Ultimamente forte è anche l'immigrazione dalla Libia.
In lenta ma costante crescita la comunità cinese arrivata a 1.030 unità. Il panorama è arricchito, poi, da 518 persone provenienti dal Bangladesh, 432 dall'India e 474 dal Pakistan. Particolare e curioso il dato che vuole la presenza in Ciociaria di 298 brasiliani tra oriundi e nativi d'origine dell'ex colonia portoghese.

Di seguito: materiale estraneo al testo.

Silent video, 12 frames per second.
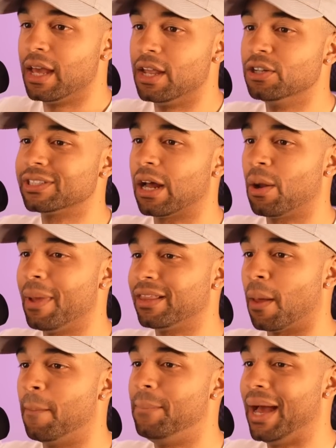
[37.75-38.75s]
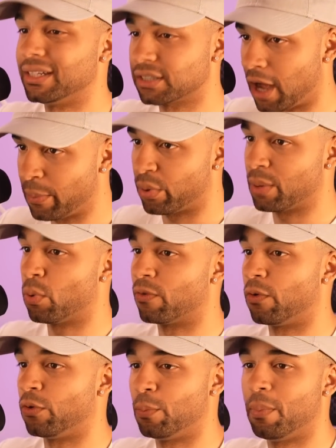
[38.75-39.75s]
Here's how to make the best copywriting
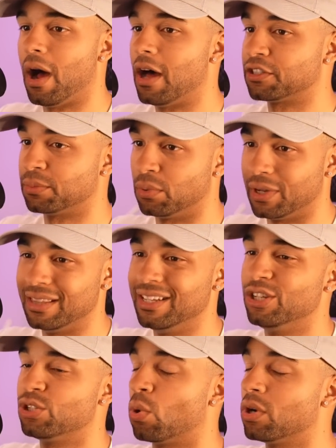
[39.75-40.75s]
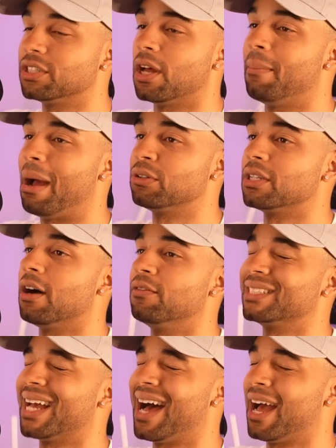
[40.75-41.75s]
portfolio possible in the shortest amount
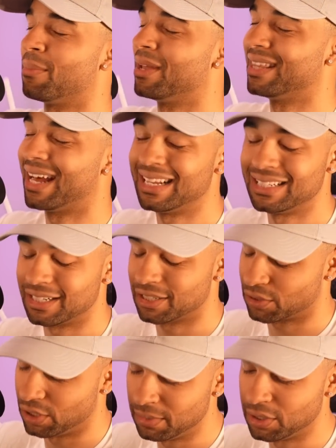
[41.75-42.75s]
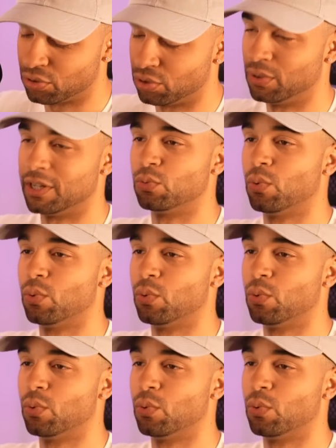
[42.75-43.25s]
of time. And that is extremely true as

«I flussi migratori si prestano a letture differenziate  - ha detto Marco Toti - Se pensiamo alle popolazioni dell'est europeo, parliamo di persone, nuclei familiari interi integrati con il contesto sociale ed economico e non ghettizzati, come, ad esempio, accade in altri territori vicini a noi dove esistono comunità straniere che tendono ad isolarsi dal resto della realtà sociale, andando a costituire dei piccoli microcosmi quasi avulsi dal contesto. Poi, registriamo la presenza di quegli stranieri, per così dire quasi di passaggio, che, nel loro progetto migratorio sono in attesa di una definizione burocratica, amministrativa della propria posizione per poi, magari, spostarsi altrove ed è la ragione per cui in alcune comunità troviamo solamente rappresentanti di sesso maschile. In ultimo c'è da registrare il fenomeno della diminuzione degli albanesi. Dopo anni di forte immigrazione, adesso in tanti stanno facendo ritorno nella madrepatria dopo essere riusciti a mettere qualcosa da parte dopo anni di lavoro in Italia.
Il Covid-19 ha colpito indifferentemente italiani e stranieri e a tutti abbiamo offerto assistenza.
Certamente gli stranieri sono apparsi più esposti dal punto di vista sociale ed economico».